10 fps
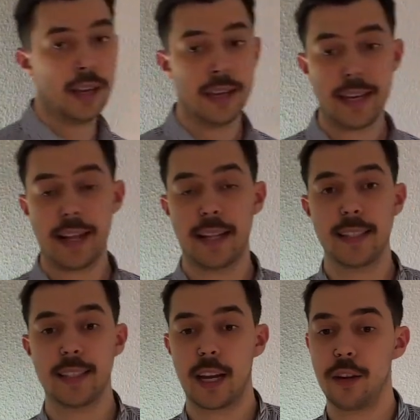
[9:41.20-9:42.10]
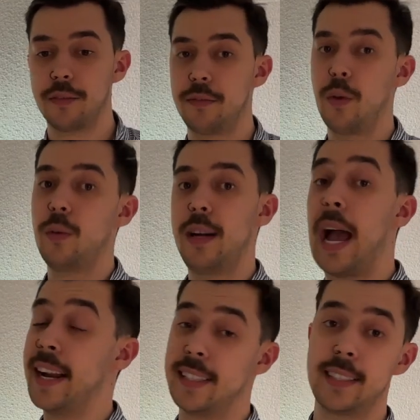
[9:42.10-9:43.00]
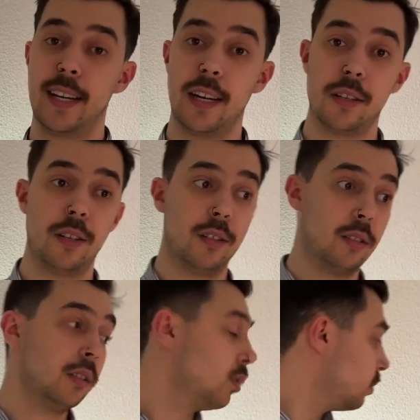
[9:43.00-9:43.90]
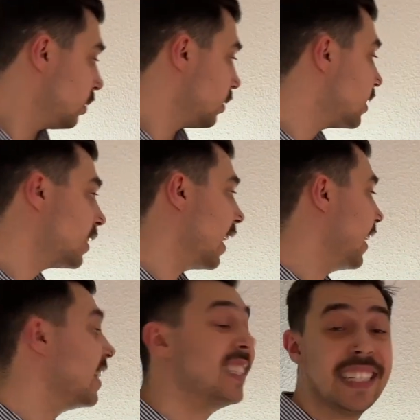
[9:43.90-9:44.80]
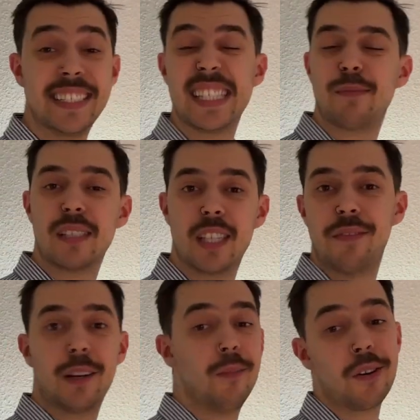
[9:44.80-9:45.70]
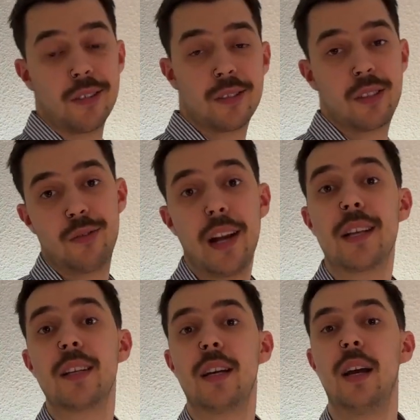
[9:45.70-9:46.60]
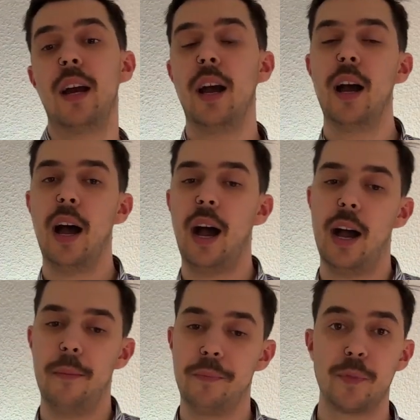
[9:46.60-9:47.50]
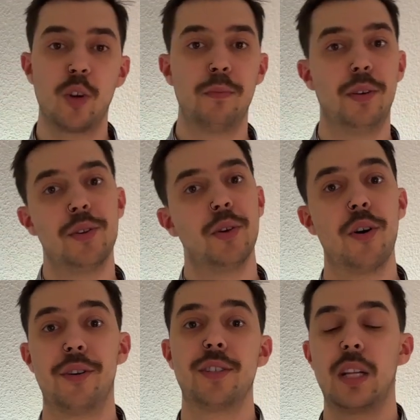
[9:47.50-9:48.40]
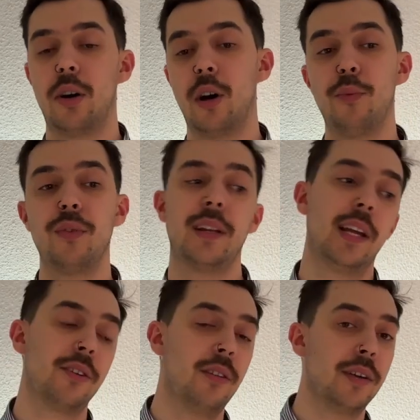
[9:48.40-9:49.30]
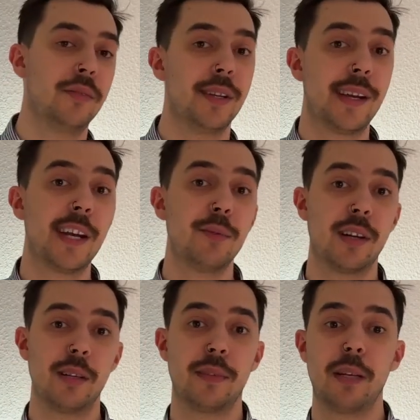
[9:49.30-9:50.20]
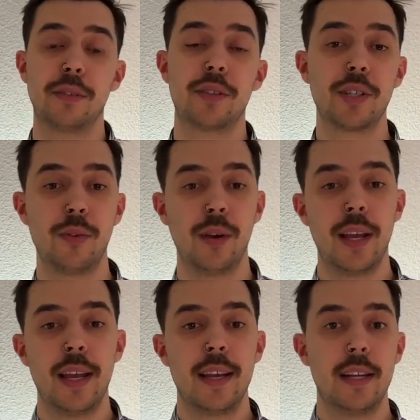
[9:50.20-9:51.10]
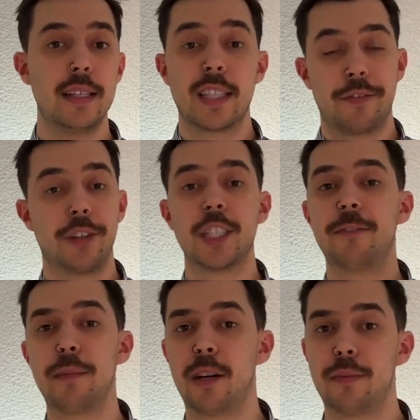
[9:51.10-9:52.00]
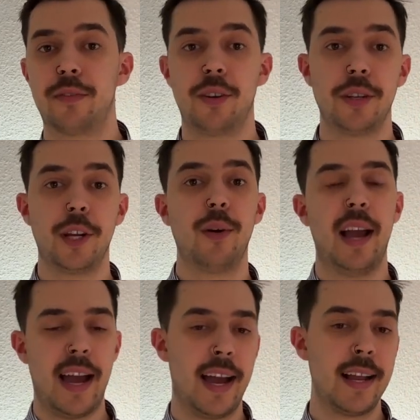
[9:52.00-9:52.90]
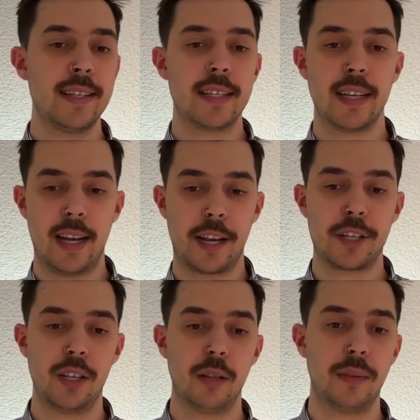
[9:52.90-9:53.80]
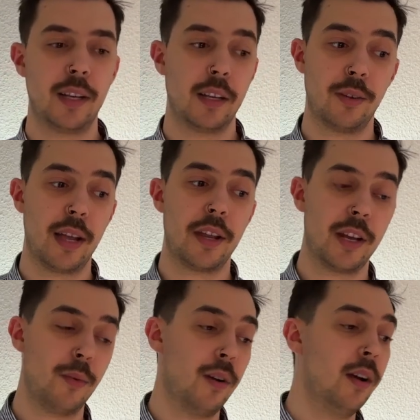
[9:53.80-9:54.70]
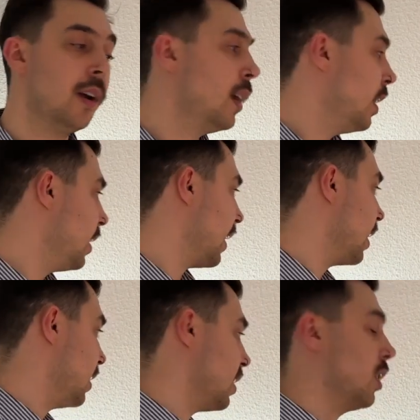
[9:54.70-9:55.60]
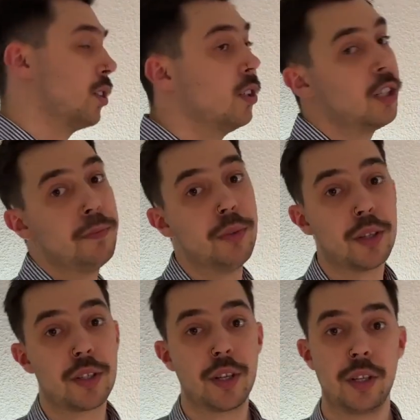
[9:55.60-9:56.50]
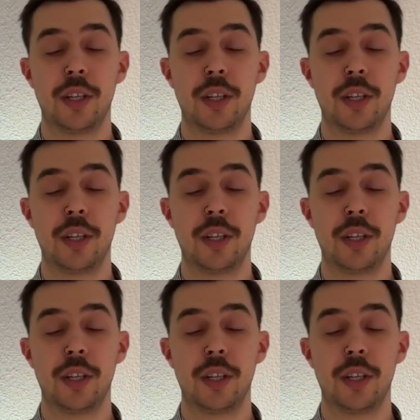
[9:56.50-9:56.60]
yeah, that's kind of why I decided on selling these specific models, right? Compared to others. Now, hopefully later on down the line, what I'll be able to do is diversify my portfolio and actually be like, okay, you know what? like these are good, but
==
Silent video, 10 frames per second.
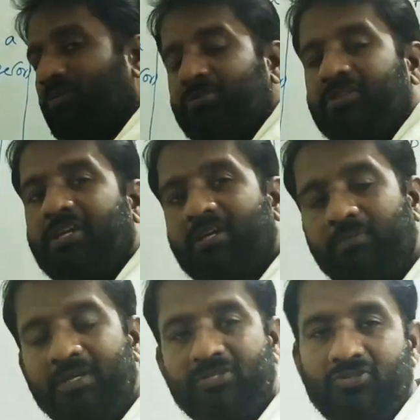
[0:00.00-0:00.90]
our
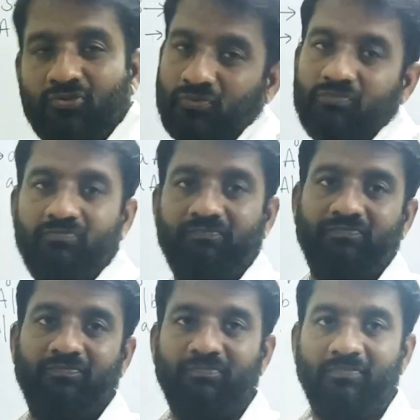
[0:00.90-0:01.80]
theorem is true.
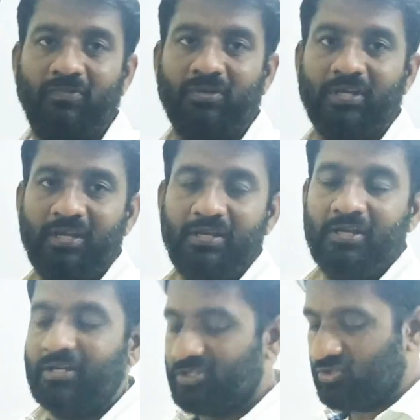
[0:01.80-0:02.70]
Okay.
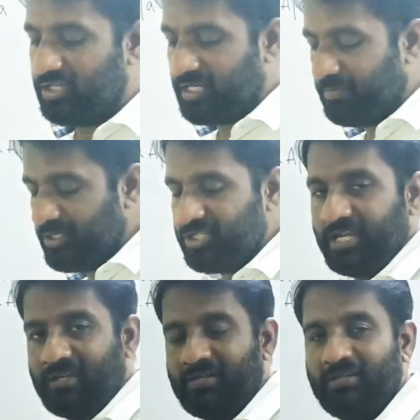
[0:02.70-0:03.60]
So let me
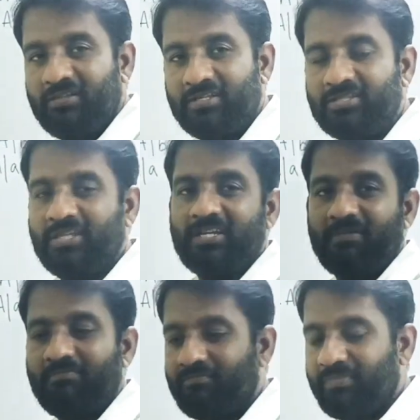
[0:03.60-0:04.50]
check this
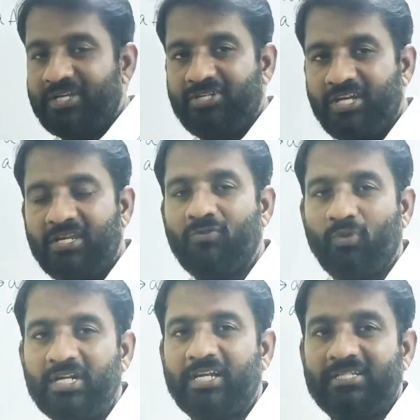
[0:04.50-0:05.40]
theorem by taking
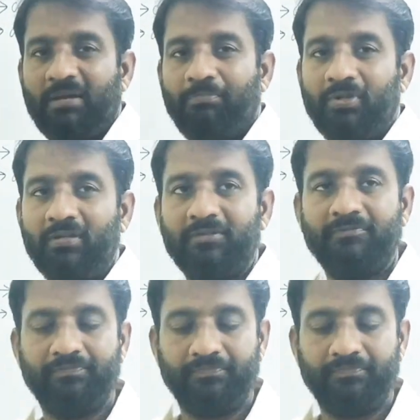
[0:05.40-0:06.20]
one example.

◆ Problem description ◆
Give the lines above again exactly, from the one containing "[9:52.00-9:52.90]" to the one containing "[9:55.60-9:56.50]", both included, but leave out the pictures.

◆ Task output ◆
[9:52.00-9:52.90]
[9:52.90-9:53.80]
[9:53.80-9:54.70]
[9:54.70-9:55.60]
[9:55.60-9:56.50]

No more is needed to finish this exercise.